Qué es un ETF y en qué se diferencia de comprar acciones sueltas
Es el instrumento que más ha cambiado la inversión en veinte años y el que más aparece en las noticias sin que nadie lo explique. Aquí está, en castellano claro.

Si sigues noticias económicas, la sigla aparece por todos lados: los ETF de bitcoin que registraron ocho semanas de salidas, los ETF tecnológicos que absorbieron el 69% del capital sectorial. Casi ningún medio se detiene a explicar qué son. Vamos a ello.
La idea, en una frase
Un ETF es una canasta de inversiones que se compra y se vende en la bolsa como si fuera una sola acción.
Las siglas vienen del inglés Exchange-Traded Fund: fondo cotizado en bolsa. Cuando compras una participación de un ETF, no compras una empresa: compras un pedacito de todo lo que hay dentro de la canasta.
Un ejemplo hace todo evidente. Un ETF que sigue al S&P 500 contiene, en proporción, las 500 mayores empresas de Estados Unidos. Con una sola operación —y a veces con el precio de una comida— quedas expuesto a las 500. Comprar esas acciones una por una sería inviable para casi cualquiera.
Acción suelta contra ETF
| Acción individual | ETF | |
|---|---|---|
| Qué compras | Una empresa | Decenas o cientos a la vez |
| Diversificación | Ninguna | Incorporada por diseño |
| Si una empresa quiebra | Puedes perderlo todo | Pesa poco en el conjunto |
| Potencial extremo | Muy alto y muy arriesgado | Más moderado y estable |
| Trabajo que exige | Analizar esa empresa | Elegir el índice |
La diferencia clave es el riesgo concentrado. Si pones todo en una empresa y esa empresa falla, lo pierdes todo. Si esa empresa es una de 500 dentro de un ETF, su caída duele poco. El ETF no elimina el riesgo —si cae todo el mercado, cae el ETF— pero elimina el riesgo de equivocarte con una compañía.

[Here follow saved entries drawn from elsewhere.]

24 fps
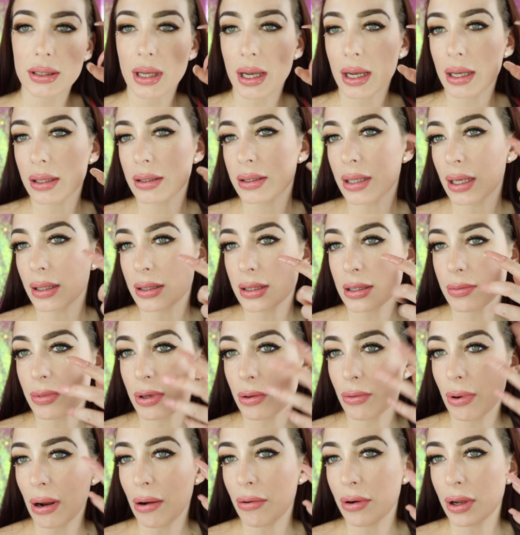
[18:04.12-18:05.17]
side tends to
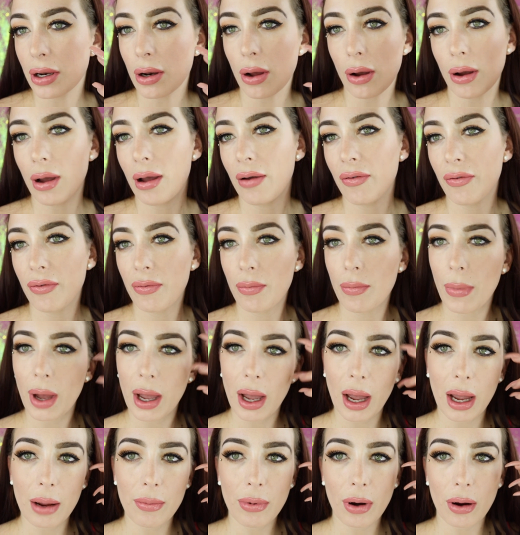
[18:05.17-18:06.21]
be rounded off.
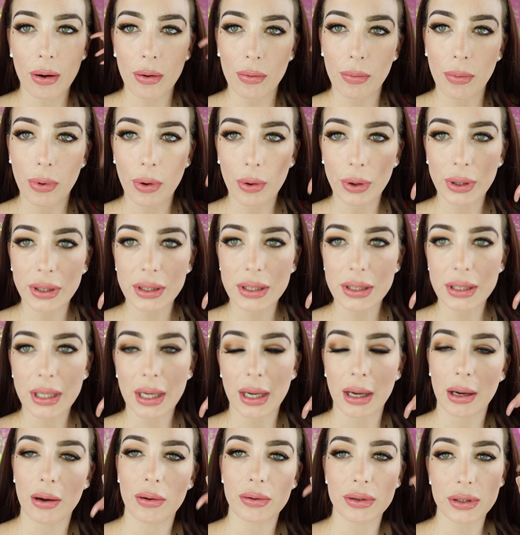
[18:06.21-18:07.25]
My eyebrow points
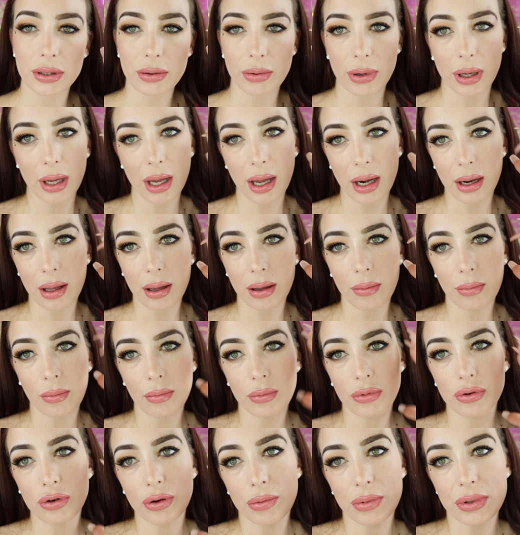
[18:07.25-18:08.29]
down, so it kind of
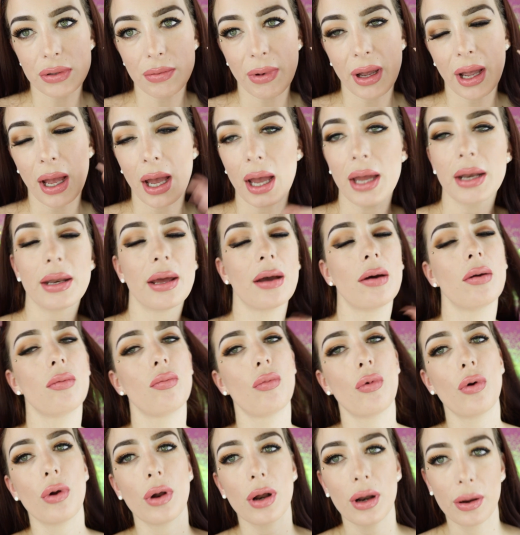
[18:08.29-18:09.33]
droops my eye down
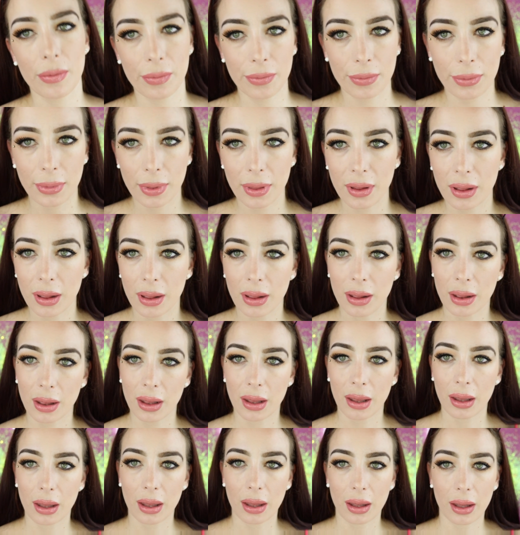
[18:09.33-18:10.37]
more.
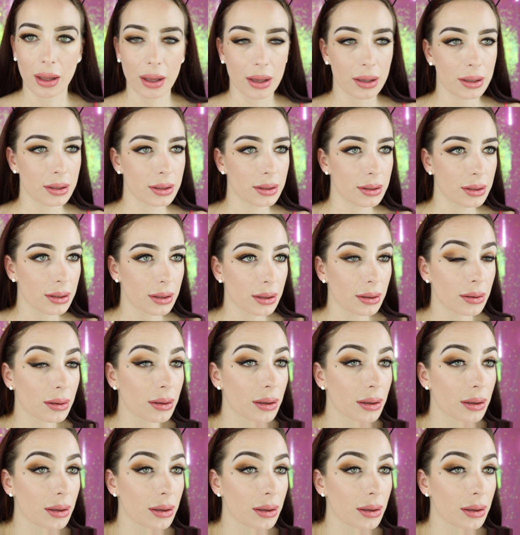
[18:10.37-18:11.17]
And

ETF contra fondo de inversión tradicional
Ambos son canastas administradas, pero se diferencian en tres cosas:
- Cómo se compran. El ETF cotiza en bolsa durante toda la sesión, como una acción. El fondo tradicional se compra al precio de cierre del día.

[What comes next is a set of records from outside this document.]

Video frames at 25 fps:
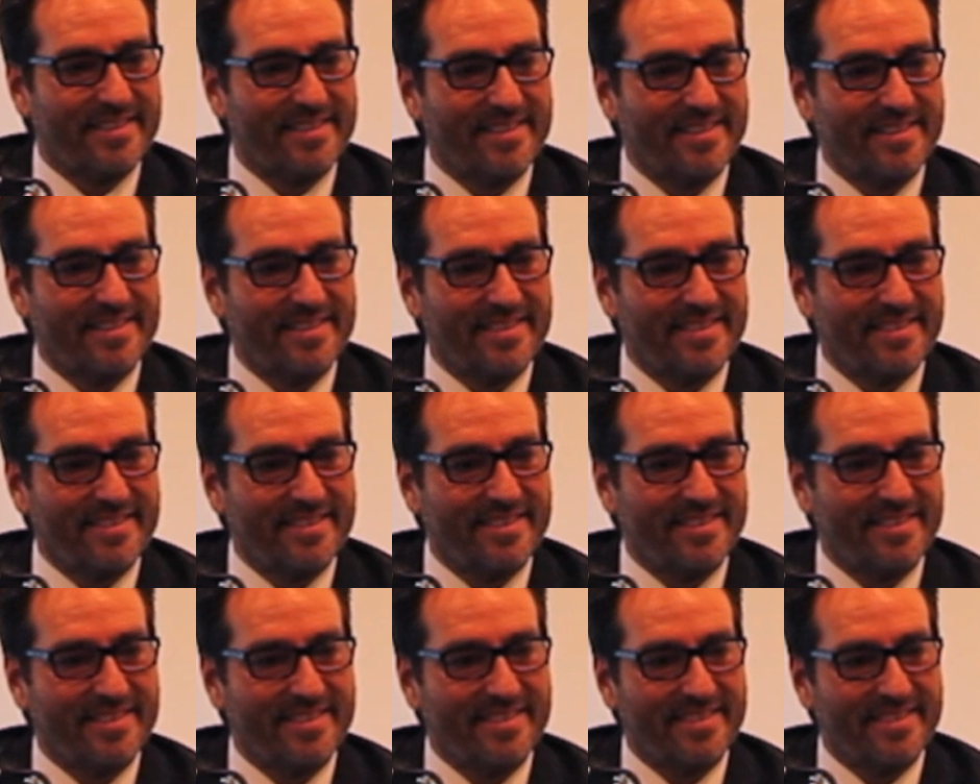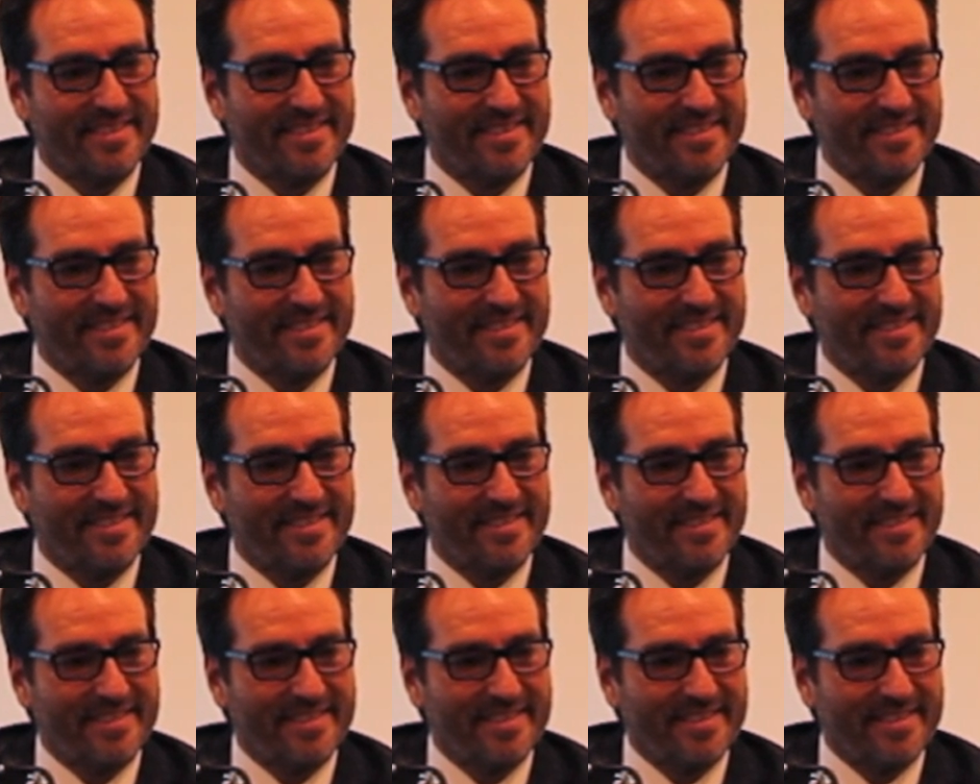
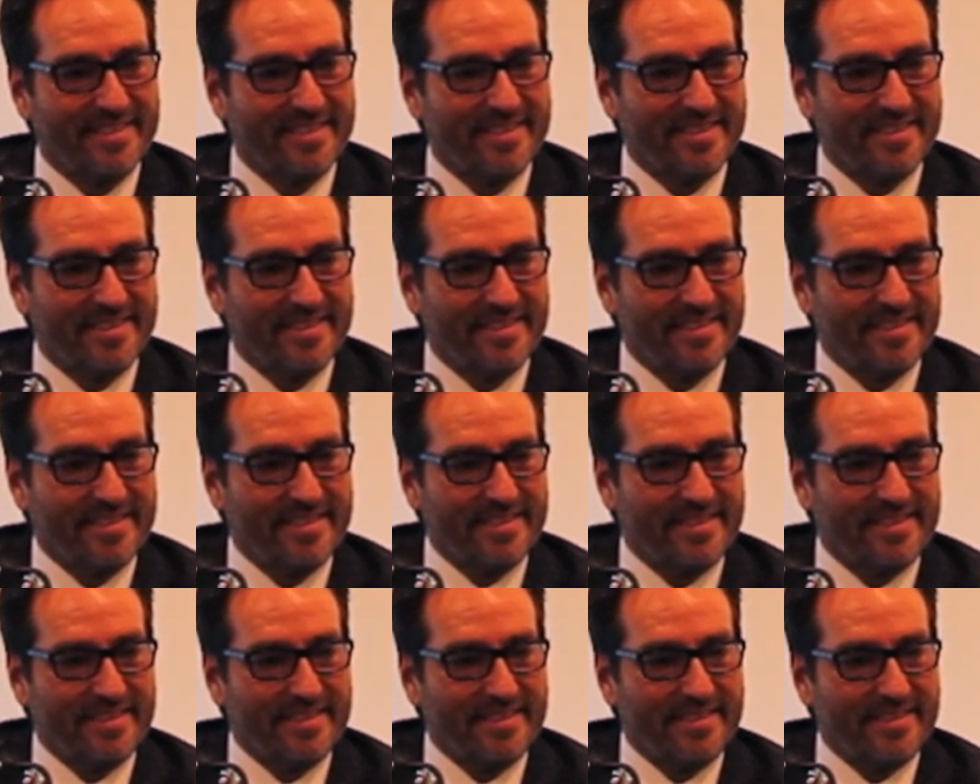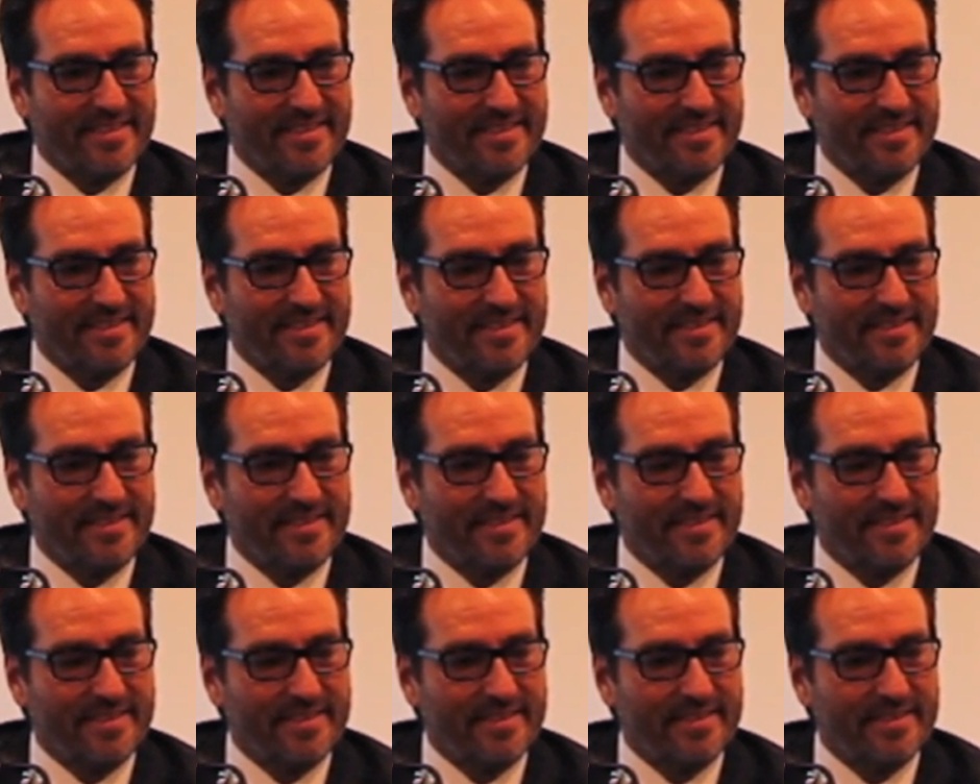
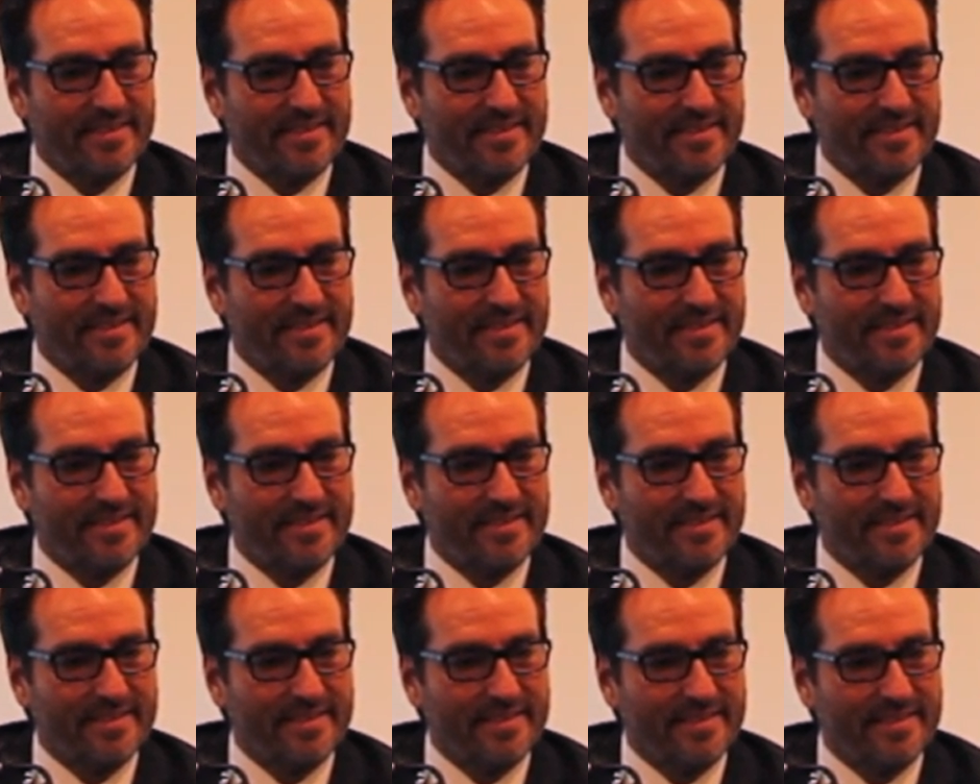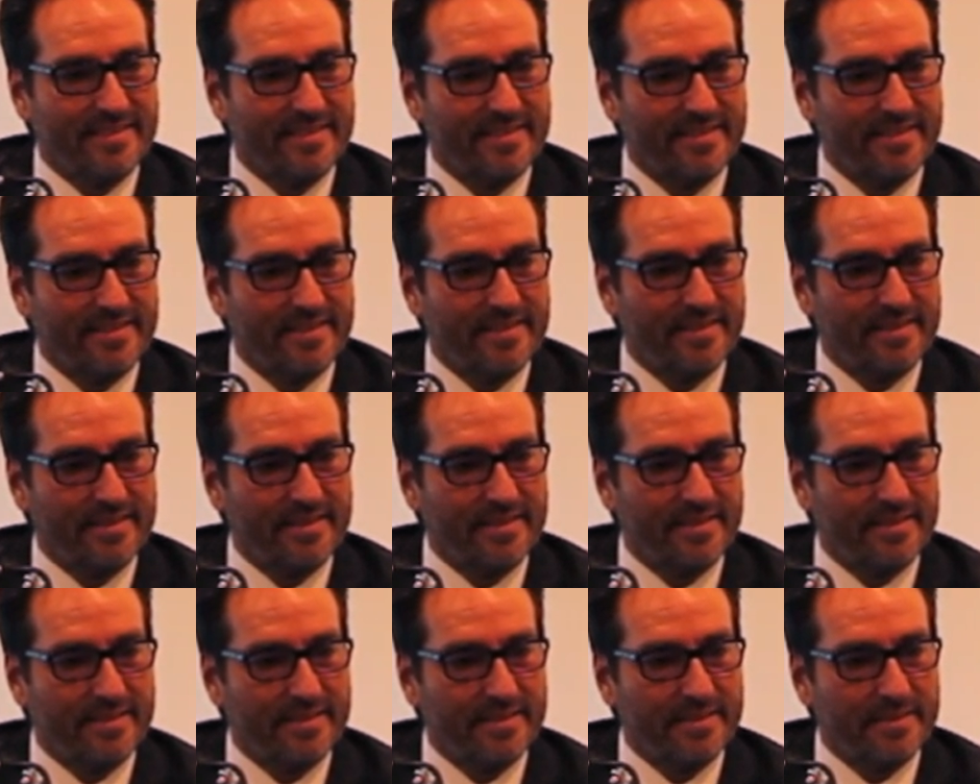
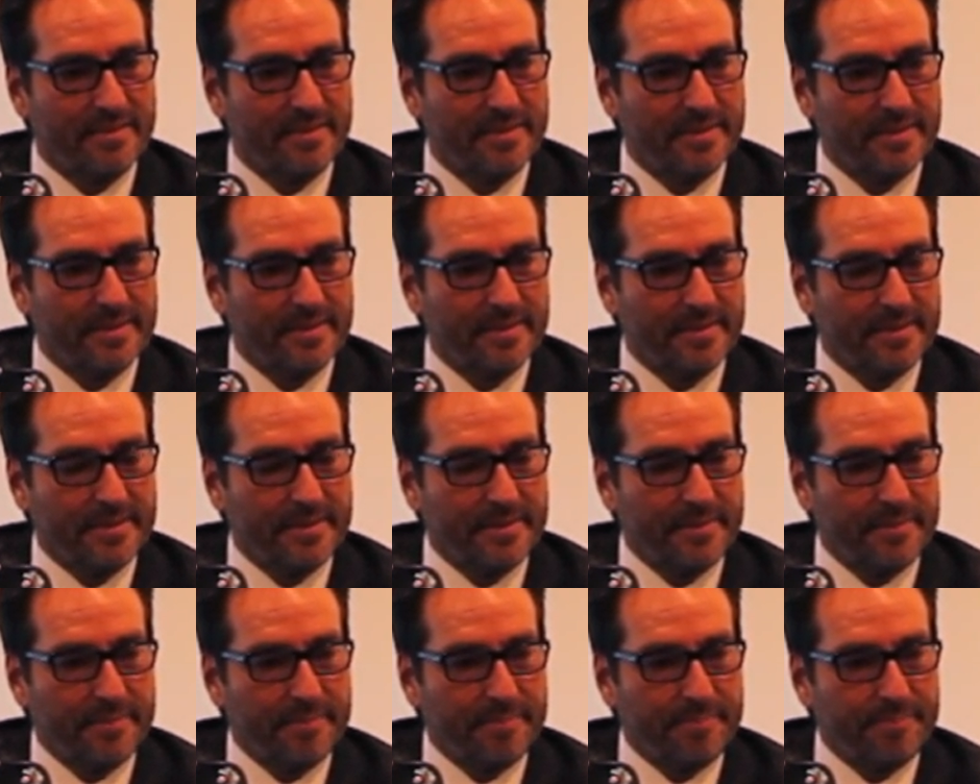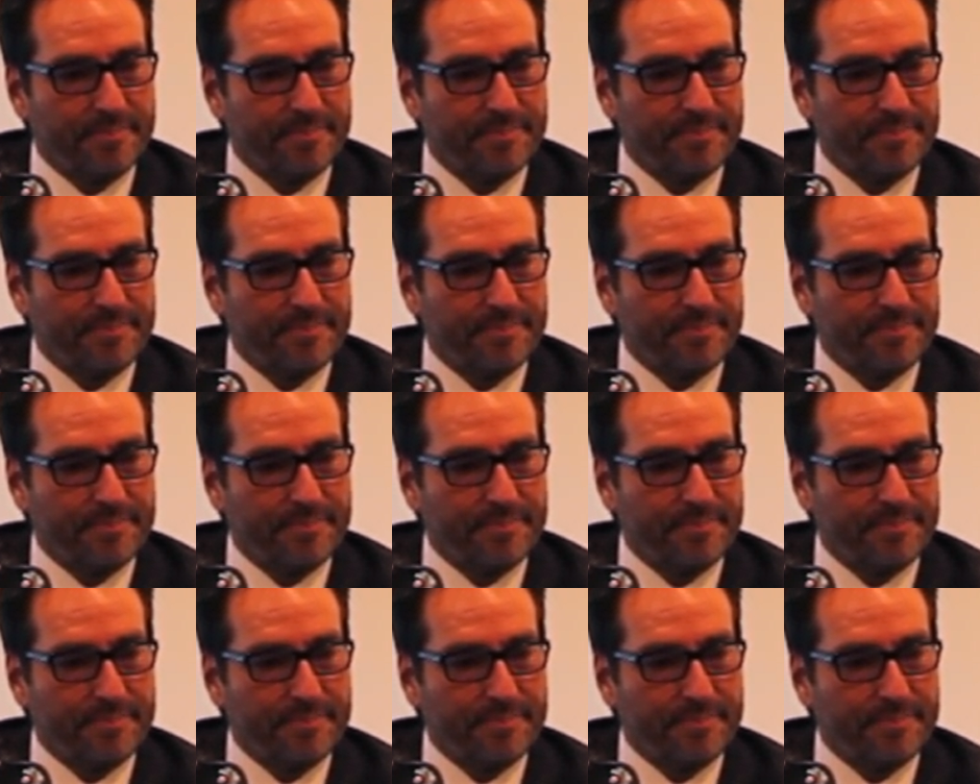The person shown says nothing.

- El costo. La mayoría de los ETF son de gestión pasiva: solo replican un índice, sin un equipo decidiendo qué comprar. Eso los hace mucho más baratos. Y las comisiones, por el efecto compuesto, se comen una parte enorme del resultado a 20 o 30 años.
- La transparencia. Un ETF publica a diario exactamente qué contiene.
Los tipos que verás en las noticias
- De índice amplio: siguen al S&P 500, al MSCI World o al índice local. Los más comunes.
- Sectoriales: concentrados en tecnología, energía, salud. Más rentabilidad potencial y más riesgo, porque vuelven a concentrar.
- De bonos: deuda de gobiernos o empresas. Más estables, menos rendimiento.
- De materias primas o cripto: replican el precio del oro o de bitcoin. Fueron la puerta por la que entró el dinero institucional a las criptomonedas.
Qué mirar antes de elegir uno
- **El costo anual (TER o expense ratio).** Un 0,10% frente a un 1% parece un detalle; en tres décadas es una diferencia enorme.
- Qué contiene de verdad. Muchos ETF "globales" están dominados por un puñado de tecnológicas estadounidenses. Diversificado en el nombre no siempre es diversificado en el contenido.
- El tamaño y el volumen. Un ETF grande y con mucho movimiento es más fácil de vender cuando quieras salir.
- Dónde tributa y cómo se compra desde tu país. Esto cambia por completo la rentabilidad final y conviene consultarlo con un profesional.
Lo que un ETF no es
No es un producto seguro ni garantizado. Si el mercado cae un 30%, tu ETF de mercado cae un 30%. No protege de las caídas: protege de elegir mal una empresa concreta. Son cosas distintas y confundirlas cuesta caro.
Tampoco es una recomendación automática. Que un instrumento sea barato y diversificado no significa que encaje en tu situación, tu horizonte de tiempo o tu tolerancia al riesgo. Antes de invertir en cualquier cosa, el fondo de emergencia y las deudas caras van primero.
Información general con fines divulgativos, no asesoría de inversión. Toda inversión en mercados puede perder valor.